══ EXERCISE MATERIAL
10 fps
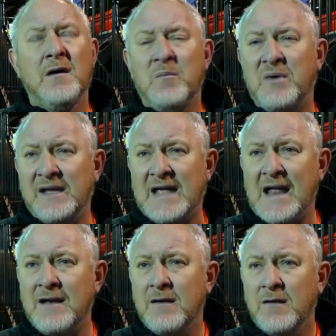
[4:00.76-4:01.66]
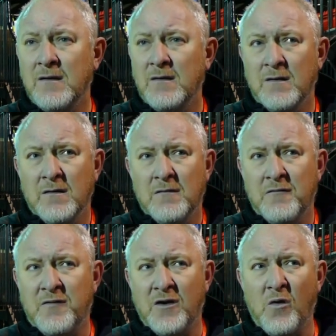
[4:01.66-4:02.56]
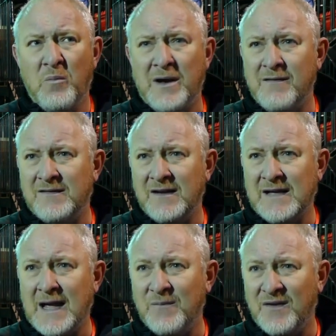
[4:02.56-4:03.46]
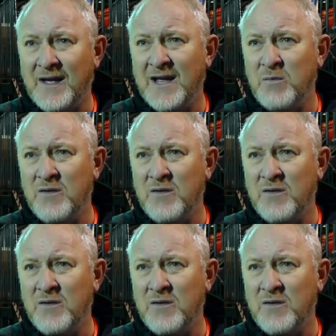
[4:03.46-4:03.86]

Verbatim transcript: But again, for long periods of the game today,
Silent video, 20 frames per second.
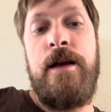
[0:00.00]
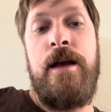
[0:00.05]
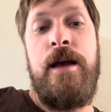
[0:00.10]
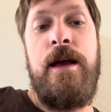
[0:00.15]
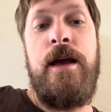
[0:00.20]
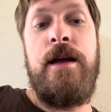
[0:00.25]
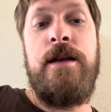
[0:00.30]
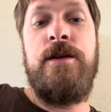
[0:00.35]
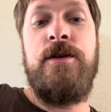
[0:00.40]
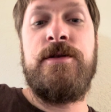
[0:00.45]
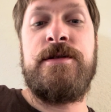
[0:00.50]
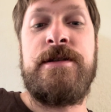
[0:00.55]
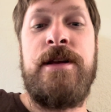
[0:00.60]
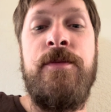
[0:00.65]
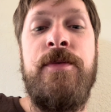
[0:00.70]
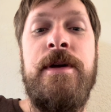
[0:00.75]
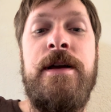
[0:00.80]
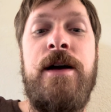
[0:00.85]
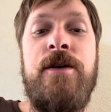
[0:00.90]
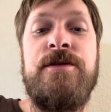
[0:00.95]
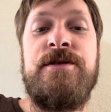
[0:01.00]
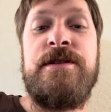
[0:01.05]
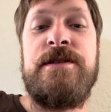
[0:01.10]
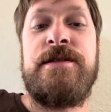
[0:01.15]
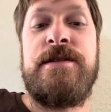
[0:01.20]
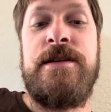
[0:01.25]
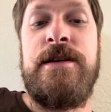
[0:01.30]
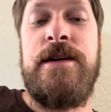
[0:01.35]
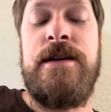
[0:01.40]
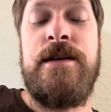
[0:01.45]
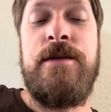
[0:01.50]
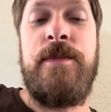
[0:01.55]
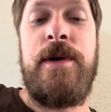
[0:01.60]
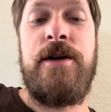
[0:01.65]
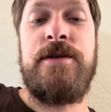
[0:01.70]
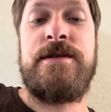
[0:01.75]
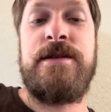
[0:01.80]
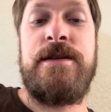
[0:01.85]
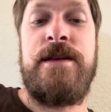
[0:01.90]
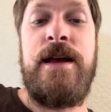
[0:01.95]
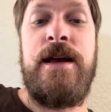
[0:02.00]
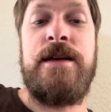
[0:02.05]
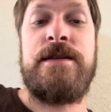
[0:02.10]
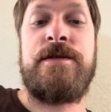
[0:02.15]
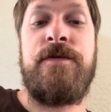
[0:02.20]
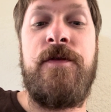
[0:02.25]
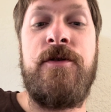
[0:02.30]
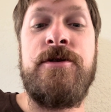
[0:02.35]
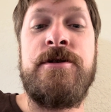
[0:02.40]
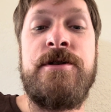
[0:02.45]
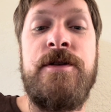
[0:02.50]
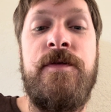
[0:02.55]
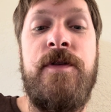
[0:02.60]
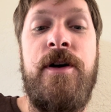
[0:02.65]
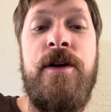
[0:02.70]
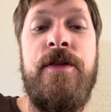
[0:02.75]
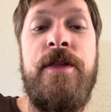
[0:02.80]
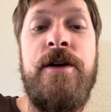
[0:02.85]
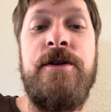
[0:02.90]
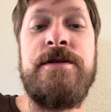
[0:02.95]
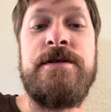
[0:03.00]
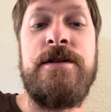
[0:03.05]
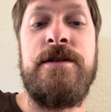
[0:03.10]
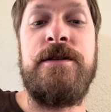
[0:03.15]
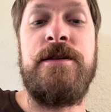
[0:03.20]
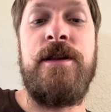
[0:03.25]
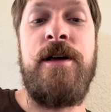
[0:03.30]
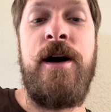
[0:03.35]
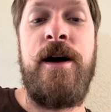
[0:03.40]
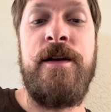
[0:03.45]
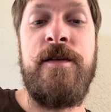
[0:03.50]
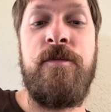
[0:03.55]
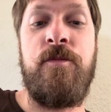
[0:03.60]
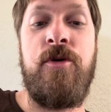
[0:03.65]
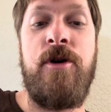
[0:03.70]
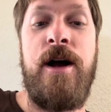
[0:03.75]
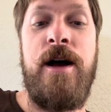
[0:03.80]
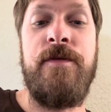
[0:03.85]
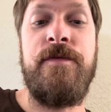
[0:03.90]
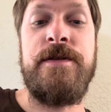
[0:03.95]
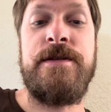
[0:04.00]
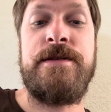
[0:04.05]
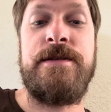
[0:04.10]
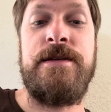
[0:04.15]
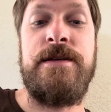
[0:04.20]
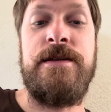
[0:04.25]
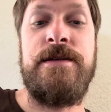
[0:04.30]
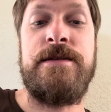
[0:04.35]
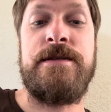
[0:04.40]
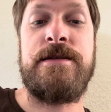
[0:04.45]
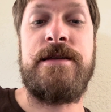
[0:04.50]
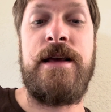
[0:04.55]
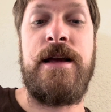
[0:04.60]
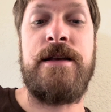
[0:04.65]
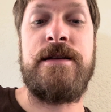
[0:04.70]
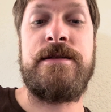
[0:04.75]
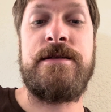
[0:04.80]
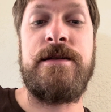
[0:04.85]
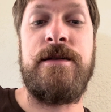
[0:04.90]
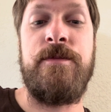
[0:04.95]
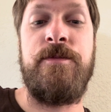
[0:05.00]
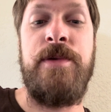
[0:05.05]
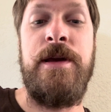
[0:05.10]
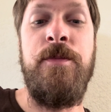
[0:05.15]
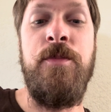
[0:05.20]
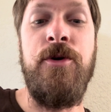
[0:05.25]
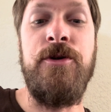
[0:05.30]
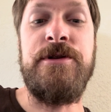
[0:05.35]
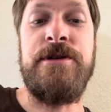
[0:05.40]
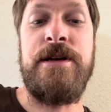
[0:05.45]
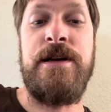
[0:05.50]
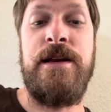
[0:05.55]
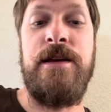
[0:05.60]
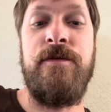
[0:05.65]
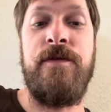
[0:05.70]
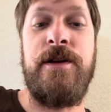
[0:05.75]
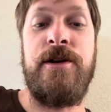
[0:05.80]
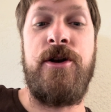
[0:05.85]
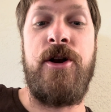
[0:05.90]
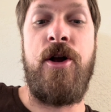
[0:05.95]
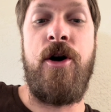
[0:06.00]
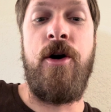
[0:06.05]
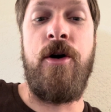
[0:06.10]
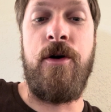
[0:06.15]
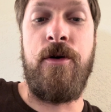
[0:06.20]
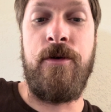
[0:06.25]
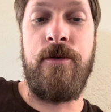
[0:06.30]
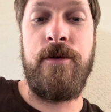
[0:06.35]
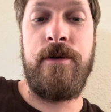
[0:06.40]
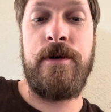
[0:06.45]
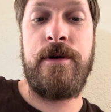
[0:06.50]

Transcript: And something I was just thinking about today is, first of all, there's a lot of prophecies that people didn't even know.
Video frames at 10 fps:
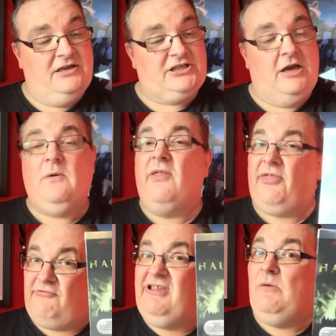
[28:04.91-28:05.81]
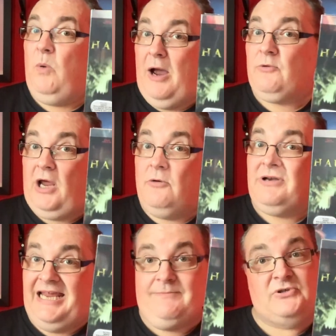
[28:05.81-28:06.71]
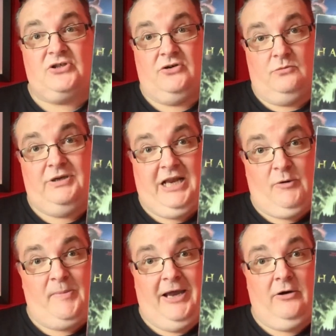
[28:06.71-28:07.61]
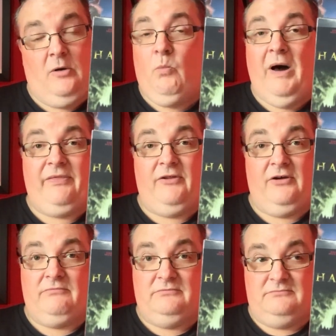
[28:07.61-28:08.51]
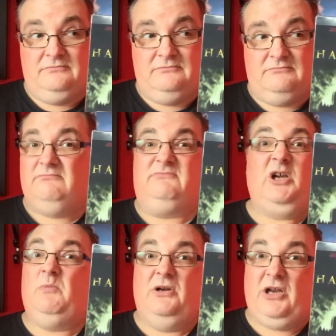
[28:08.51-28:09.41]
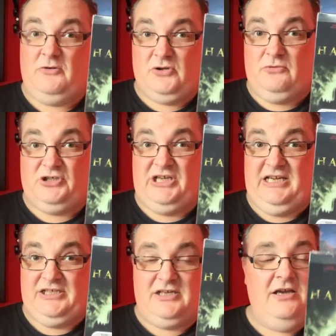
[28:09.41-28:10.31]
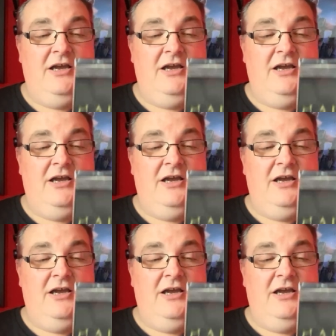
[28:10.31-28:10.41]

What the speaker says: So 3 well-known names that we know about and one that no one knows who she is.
════
— TASK TO COMPLETE —
Please output the listing above in full, exactly as given, without its images.

— ANSWER SECTION —
10 fps
[4:00.76-4:01.66]
[4:01.66-4:02.56]
[4:02.56-4:03.46]
[4:03.46-4:03.86]

Verbatim transcript: But again, for long periods of the game today,
Silent video, 20 frames per second.
[0:00.00]
[0:00.05]
[0:00.10]
[0:00.15]
[0:00.20]
[0:00.25]
[0:00.30]
[0:00.35]
[0:00.40]
[0:00.45]
[0:00.50]
[0:00.55]
[0:00.60]
[0:00.65]
[0:00.70]
[0:00.75]
[0:00.80]
[0:00.85]
[0:00.90]
[0:00.95]
[0:01.00]
[0:01.05]
[0:01.10]
[0:01.15]
[0:01.20]
[0:01.25]
[0:01.30]
[0:01.35]
[0:01.40]
[0:01.45]
[0:01.50]
[0:01.55]
[0:01.60]
[0:01.65]
[0:01.70]
[0:01.75]
[0:01.80]
[0:01.85]
[0:01.90]
[0:01.95]
[0:02.00]
[0:02.05]
[0:02.10]
[0:02.15]
[0:02.20]
[0:02.25]
[0:02.30]
[0:02.35]
[0:02.40]
[0:02.45]
[0:02.50]
[0:02.55]
[0:02.60]
[0:02.65]
[0:02.70]
[0:02.75]
[0:02.80]
[0:02.85]
[0:02.90]
[0:02.95]
[0:03.00]
[0:03.05]
[0:03.10]
[0:03.15]
[0:03.20]
[0:03.25]
[0:03.30]
[0:03.35]
[0:03.40]
[0:03.45]
[0:03.50]
[0:03.55]
[0:03.60]
[0:03.65]
[0:03.70]
[0:03.75]
[0:03.80]
[0:03.85]
[0:03.90]
[0:03.95]
[0:04.00]
[0:04.05]
[0:04.10]
[0:04.15]
[0:04.20]
[0:04.25]
[0:04.30]
[0:04.35]
[0:04.40]
[0:04.45]
[0:04.50]
[0:04.55]
[0:04.60]
[0:04.65]
[0:04.70]
[0:04.75]
[0:04.80]
[0:04.85]
[0:04.90]
[0:04.95]
[0:05.00]
[0:05.05]
[0:05.10]
[0:05.15]
[0:05.20]
[0:05.25]
[0:05.30]
[0:05.35]
[0:05.40]
[0:05.45]
[0:05.50]
[0:05.55]
[0:05.60]
[0:05.65]
[0:05.70]
[0:05.75]
[0:05.80]
[0:05.85]
[0:05.90]
[0:05.95]
[0:06.00]
[0:06.05]
[0:06.10]
[0:06.15]
[0:06.20]
[0:06.25]
[0:06.30]
[0:06.35]
[0:06.40]
[0:06.45]
[0:06.50]

Transcript: And something I was just thinking about today is, first of all, there's a lot of prophecies that people didn't even know.
Video frames at 10 fps:
[28:04.91-28:05.81]
[28:05.81-28:06.71]
[28:06.71-28:07.61]
[28:07.61-28:08.51]
[28:08.51-28:09.41]
[28:09.41-28:10.31]
[28:10.31-28:10.41]

What the speaker says: So 3 well-known names that we know about and one that no one knows who she is.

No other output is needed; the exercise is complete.